Bills of natural gas consumers, be it residential or industrial, are set to get lighter with the benefit of lower gas prices expected to be passed on to consumers from April. Apart from individual consumers, reduced gas prices augur well for industries, gas-based power projects and city gas distribution (CGD) companies.
Globally, natural gas prices have already plummeted due to the slump in demand consequent to the spread of the COVID-19 pandemic. The price of natural gas in spot markets have halved to around $3-4 per mmBtu, which is almost near its decadal low.
Following global cues, the natural gas prices in India are estimated to be cut by a steep 25% from the next month.
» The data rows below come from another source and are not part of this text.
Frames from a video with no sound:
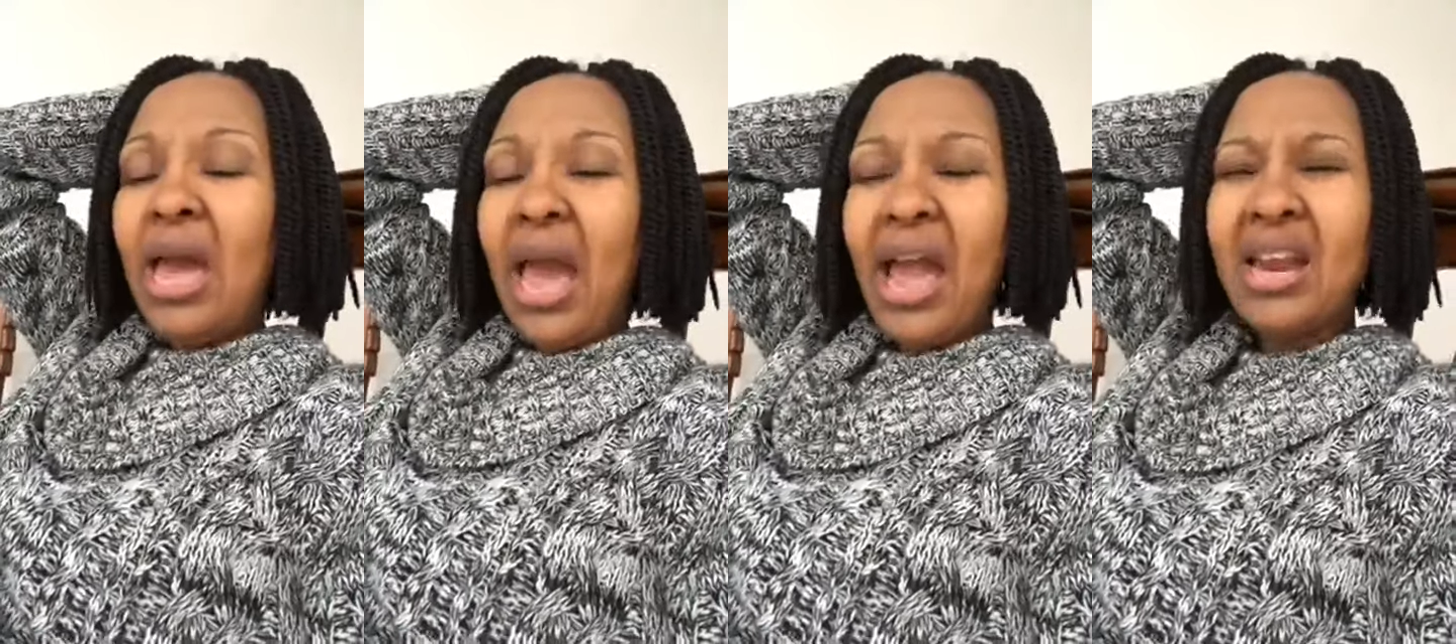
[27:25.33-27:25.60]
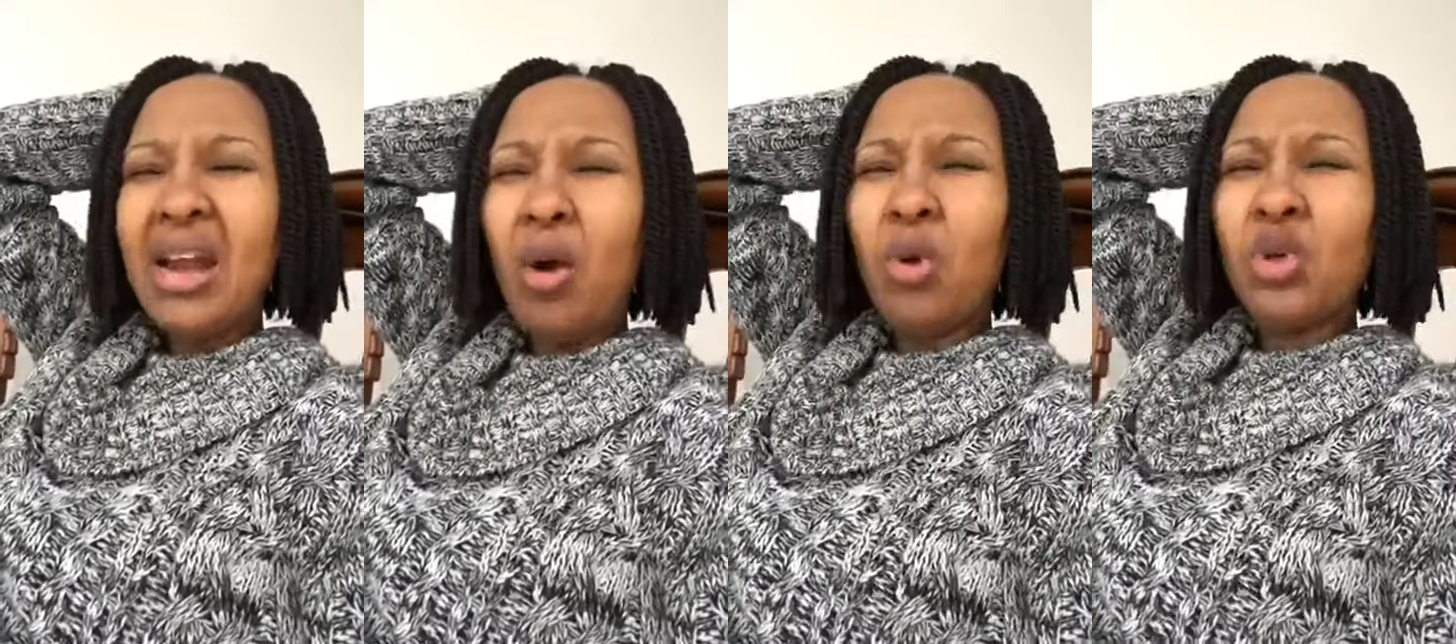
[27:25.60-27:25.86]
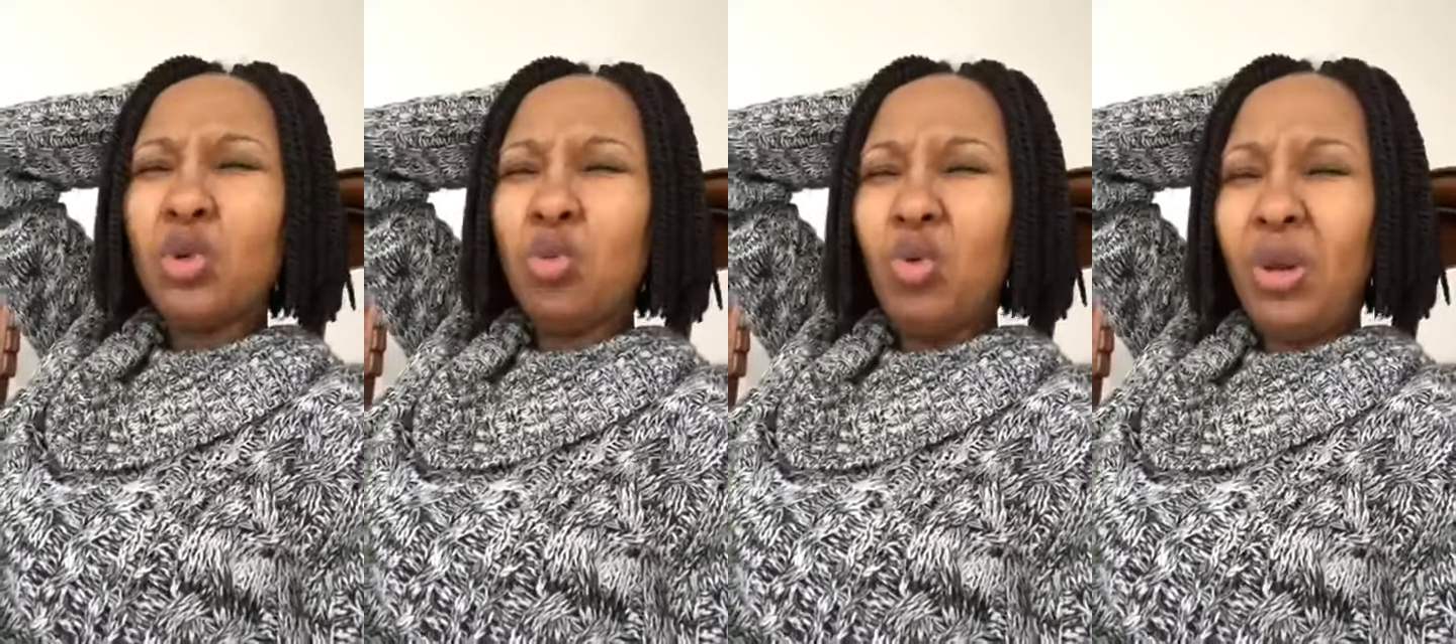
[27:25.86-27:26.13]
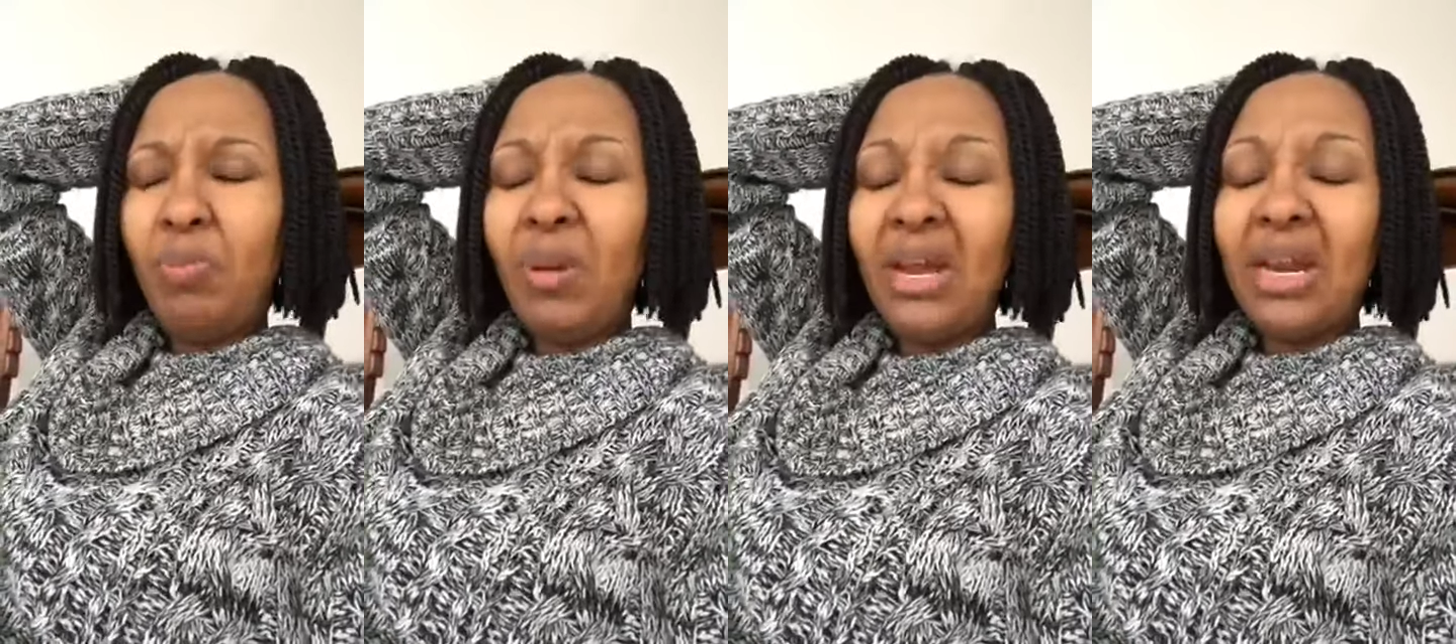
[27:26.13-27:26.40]
And I was
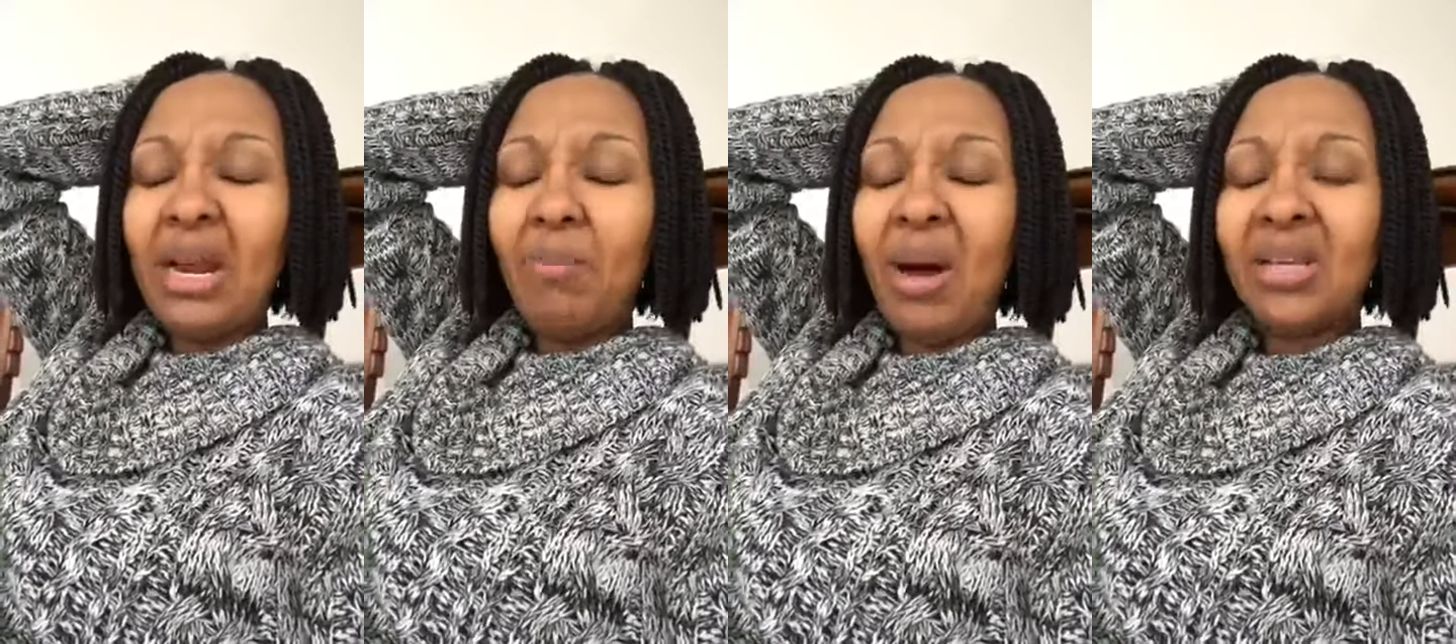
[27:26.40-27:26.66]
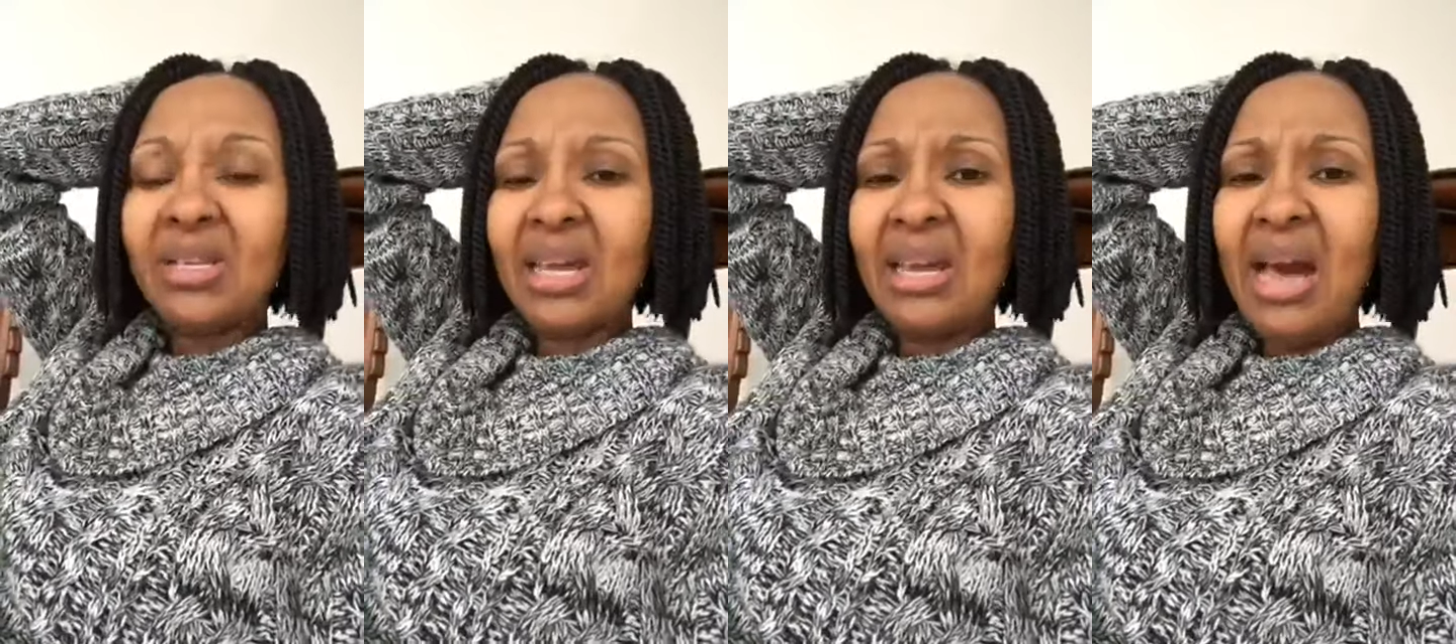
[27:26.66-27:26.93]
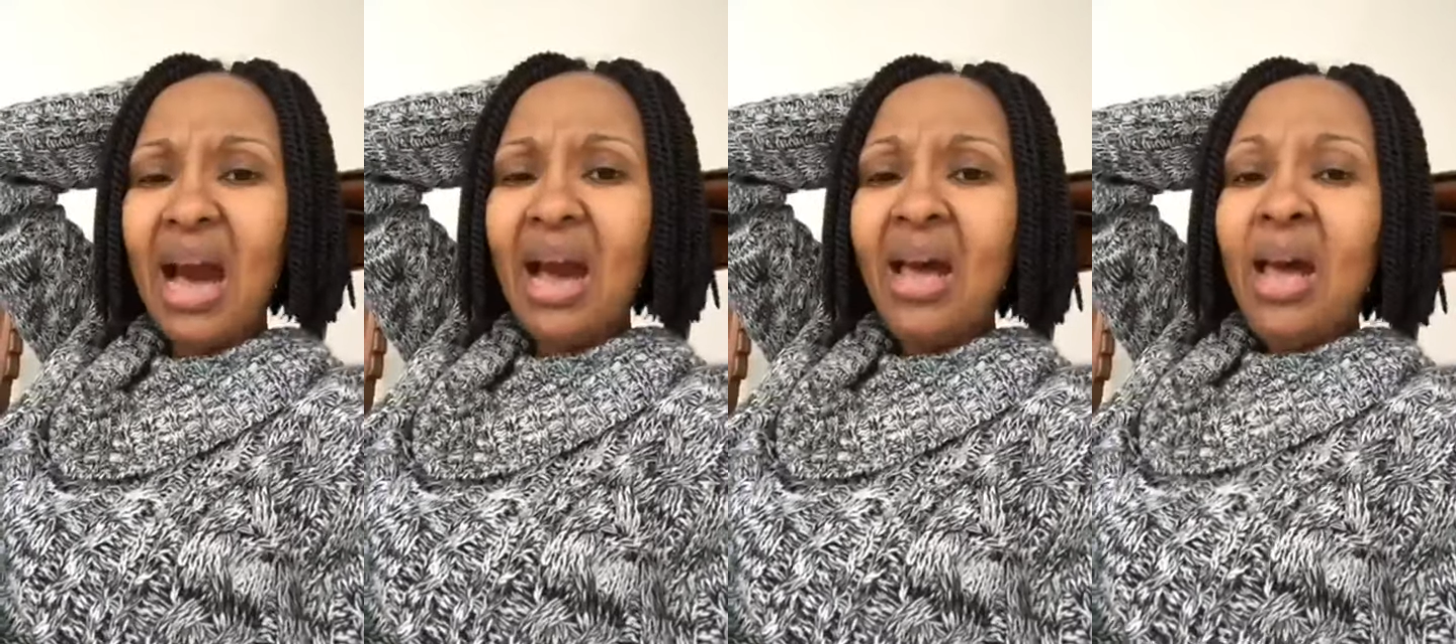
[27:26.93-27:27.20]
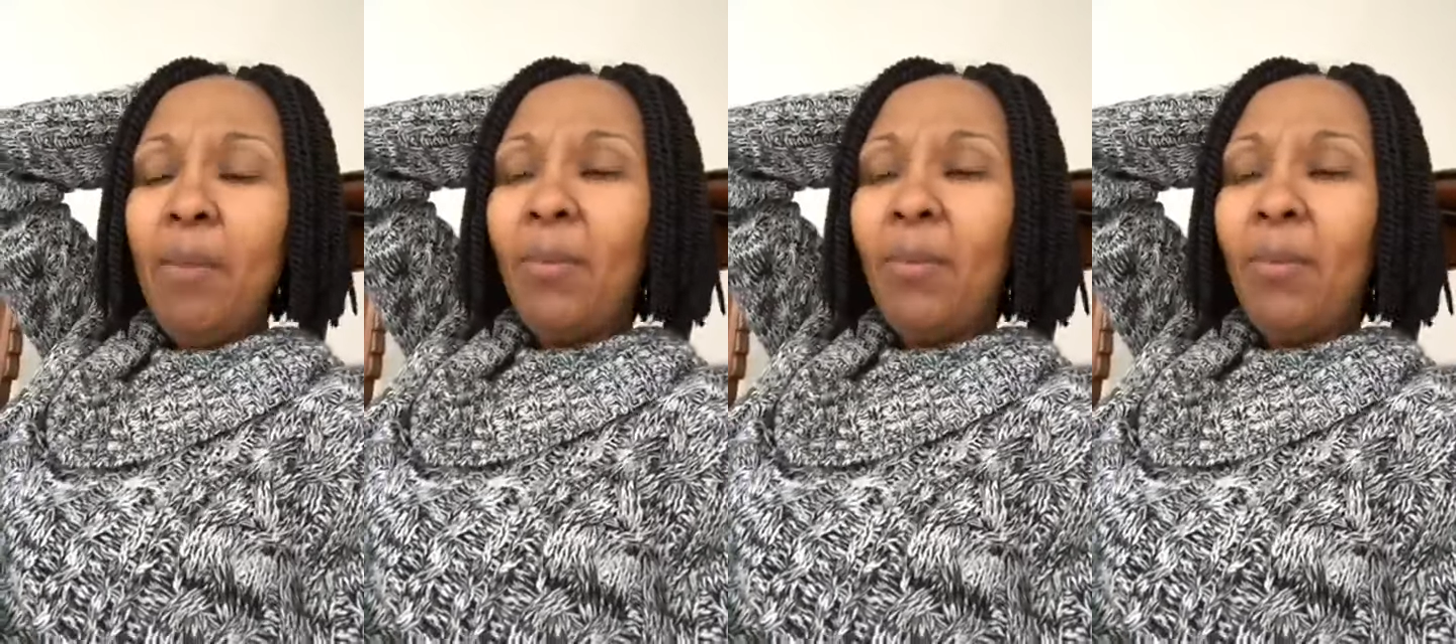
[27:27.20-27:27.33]
weeping and I'm asking her,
Based on the current formula for price determination, market estimates suggest that the domestic gas price is likely to be cut to US$ 2.5 per million metric British thermal units (mmBtu) for the six months beginning from April. The gas price was last reduced by 12.5% to US$ 3.23 per mmBtu effective from October 1, 2019.
The Centre revises the price of domestically produced gas every six months based on average benchmark natural gas prices in US, UK, Canada and Russia. India’s natural gas requirement is met with both import of liquefied natural gas (LNG) and locally produced gas, mainly by public sector majors, ONGC Ltd and Oil India Ltd.
Domestic gas is provided on priority basis for consumption by individual households, transportation (compressed natural gas), fertilizers and power generation among other selected sectors.
“After considering operation costs and taxes, one-third of the possible 25% reduction in domestic gas price will be passed on to the consumers.